I was wondering if there are 2 distinct patterns; 1 for what happens when
you use 4.4.0 to edit old documents created with earlier versions of
LibreOffice or other programs/suites and the other pattern for new
documents.

There was something a few weeks ago about a Table-of-Content or Index (or
something) behaving differently in fresh new documents. In older documents
the behaviour carried on even if the older document was opened in 4.4.0. A
tad confusing but quite pleasing to note that documents remained consistent
regardless of what opened them.

Regards from
Tom :slight_smile:

TomD wrote

I was wondering if there are 2 distinct patterns; … when you use 4.4.0 to
edit old documents created with earlier versions of LibreOffice … and the
other pattern for new documents.

Good question, but I already tried that. I created identical documents with
4.3.4.1 and 4.4.0.0, and there was no difference in their treatment.

TomD wrote

There was something a few weeks ago about a Table-of-Content or Index…

Is the difference documented anywhere? It would be good to know in advance!

Paddy

Note, I am not looking at the code, I am just guessing in my answers, but, if you are testing, perhaps you can test these things:

As for a pattern, I've not been able to find one. As mentioned before, there
seems to be no pattern as to whether the images are linked or embedded,

I expected that Linked / embedded is related to how the documents were added when the ODT document is created. That said, i was not aware that you could simply link an image in a PDF document, so I have almost nothing to add related to this.

large or small, resized or not.

This may be related to the perceived DPI of the original image as compared to the DPI of the created PDF. On export you can choose Lossless compressing, JPEG compression, and Reduce image resolution. Obviously this will not be true if you do not set "reduce image resolution". When I look at those three combinations, I expect that no combination allows for images to never be modified.

Hi :slight_smile:
Maybe in the release notes?
http://www.libreoffice.org/download/release-notes/

Sometimes things get fixed or smoothed out 'by accident' as the devs are
working hard to clean the code up and remove any vague hint of Java. Also
solving 1 bug-report sometimes has a "knock on effect" of accidentally
fixing other things at the same time. It's not always worth trying to find
which weird and obscure use-cases have been fixed in this way but it's
hoped that users might sometimes write in somewhere and let people know.

Regards from
Tom :slight_smile:

Andrew Douglas Pitonyak wrote

… i was not aware that you could simply link an image in a PDF document

Ah, the link is only in the ODT file. The image is always embedded within
the PDF.

Andrew Douglas Pitonyak wrote

large or small, resized or not.

This may be related to the perceived DPI of the original image as compared
to the DPI of the created PDF. On export you can choose Lossless
compressing, JPEG compression, and Reduce image resolution.
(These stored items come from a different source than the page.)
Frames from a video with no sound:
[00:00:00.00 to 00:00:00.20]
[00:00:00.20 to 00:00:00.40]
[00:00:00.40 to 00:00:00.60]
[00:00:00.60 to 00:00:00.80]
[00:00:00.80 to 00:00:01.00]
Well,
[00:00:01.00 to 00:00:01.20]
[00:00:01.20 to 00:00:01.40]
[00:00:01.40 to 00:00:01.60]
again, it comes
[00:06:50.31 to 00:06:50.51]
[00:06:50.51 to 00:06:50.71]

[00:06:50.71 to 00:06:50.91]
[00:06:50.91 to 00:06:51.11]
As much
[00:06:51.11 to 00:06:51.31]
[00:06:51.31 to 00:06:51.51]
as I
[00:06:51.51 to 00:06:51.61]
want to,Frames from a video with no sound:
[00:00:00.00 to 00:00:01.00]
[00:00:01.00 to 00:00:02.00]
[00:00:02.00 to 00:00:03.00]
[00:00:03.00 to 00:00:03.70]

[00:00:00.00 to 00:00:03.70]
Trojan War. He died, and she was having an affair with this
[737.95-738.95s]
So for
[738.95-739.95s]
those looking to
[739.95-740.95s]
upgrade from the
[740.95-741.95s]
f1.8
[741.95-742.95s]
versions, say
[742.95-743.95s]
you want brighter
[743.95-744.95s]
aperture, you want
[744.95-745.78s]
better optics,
I have been looking only at Lossless compression and no reduction of image
resolution. Also, there is absolutely no point ever in taking a PNG image
and making it larger; that should never be done regardless.

Andrew Douglas Pitonyak wrote

When I look at those three combinations, I expect that no combination
allows for images to never be modified.

That's exactly what we've found. I think that images should never be
modified when choosing lossless with no change in resolution.

TomD wrote

Maybe in the release notes?
http://www.libreoffice.org/download/release-notes/

That doesn't give the release notes for 4.4.0.0. I managed to find the 4.4
release notes:
https://wiki.documentfoundation.org/ReleaseNotes/4.4
But nowhere there does it mention image compression or resolution.

TomD wrote

Sometimes things get fixed or smoothed out 'by accident' as the devs are
working hard to clean the code up and remove any vague hint of Java. Also
solving 1 bug-report sometimes has a "knock on effect" of accidentally
fixing other things at the same time. It's not always worth trying to
find which weird and obscure use-cases have been fixed in this way but
it's
hoped that users might sometimes write in somewhere and let people know.

I'd be happy to write in to let the developers know. I wouldn't know where
to do this, though.

Paddy